**TASK TO COMPLETE**
Please retype, word for word, the line containing "[00:00:02.00 to 00:00:03.00]" and every line after it through the end of the records, leaving out all pictures.

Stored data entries
____________

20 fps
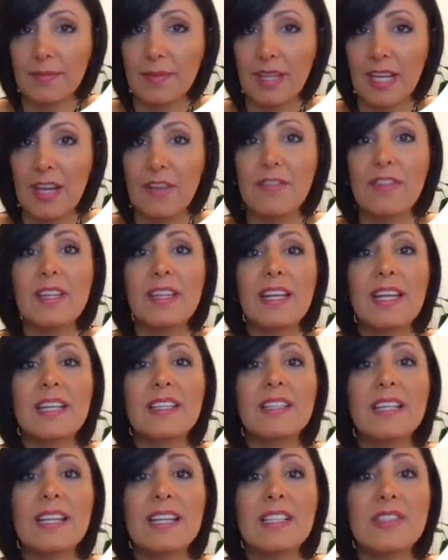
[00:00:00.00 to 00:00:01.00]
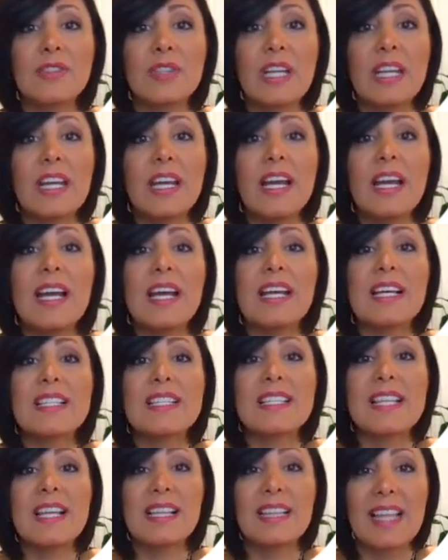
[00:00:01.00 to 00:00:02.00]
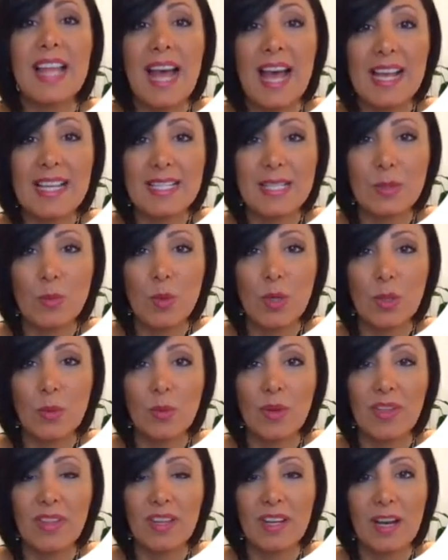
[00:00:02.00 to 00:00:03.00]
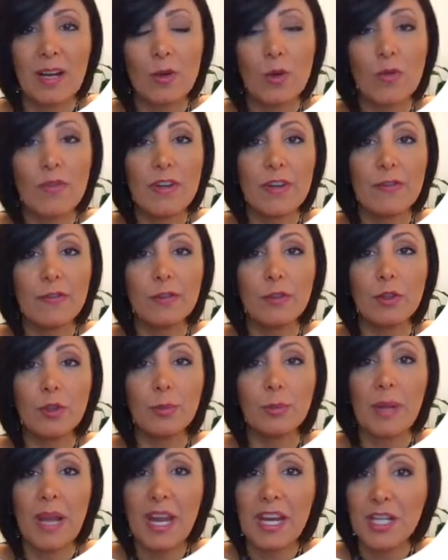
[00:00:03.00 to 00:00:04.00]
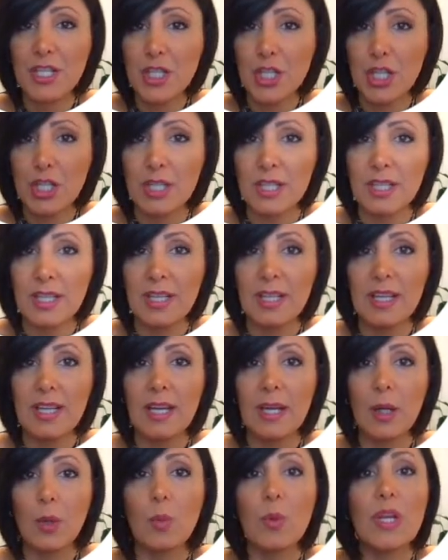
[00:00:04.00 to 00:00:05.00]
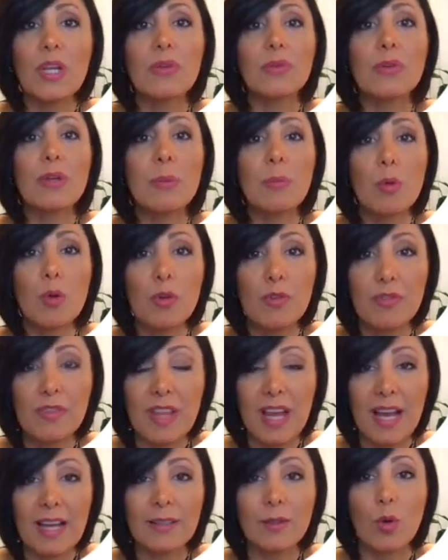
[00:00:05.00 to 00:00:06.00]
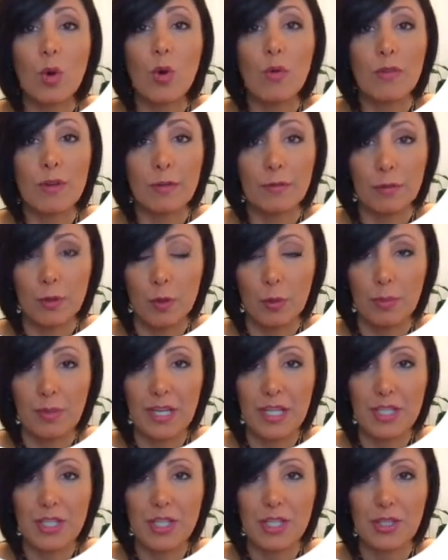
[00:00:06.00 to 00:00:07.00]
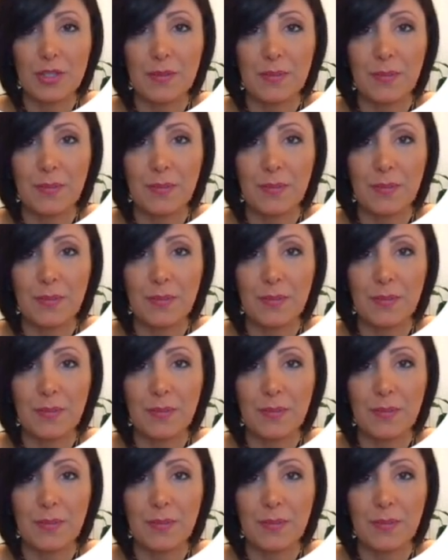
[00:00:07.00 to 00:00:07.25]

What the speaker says: If the data entry is the last one within an overflow page, we remove that overflow page.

____________

**RESULT OF THE TASK**
[00:00:02.00 to 00:00:03.00]
[00:00:03.00 to 00:00:04.00]
[00:00:04.00 to 00:00:05.00]
[00:00:05.00 to 00:00:06.00]
[00:00:06.00 to 00:00:07.00]
[00:00:07.00 to 00:00:07.25]

What the speaker says: If the data entry is the last one within an overflow page, we remove that overflow page.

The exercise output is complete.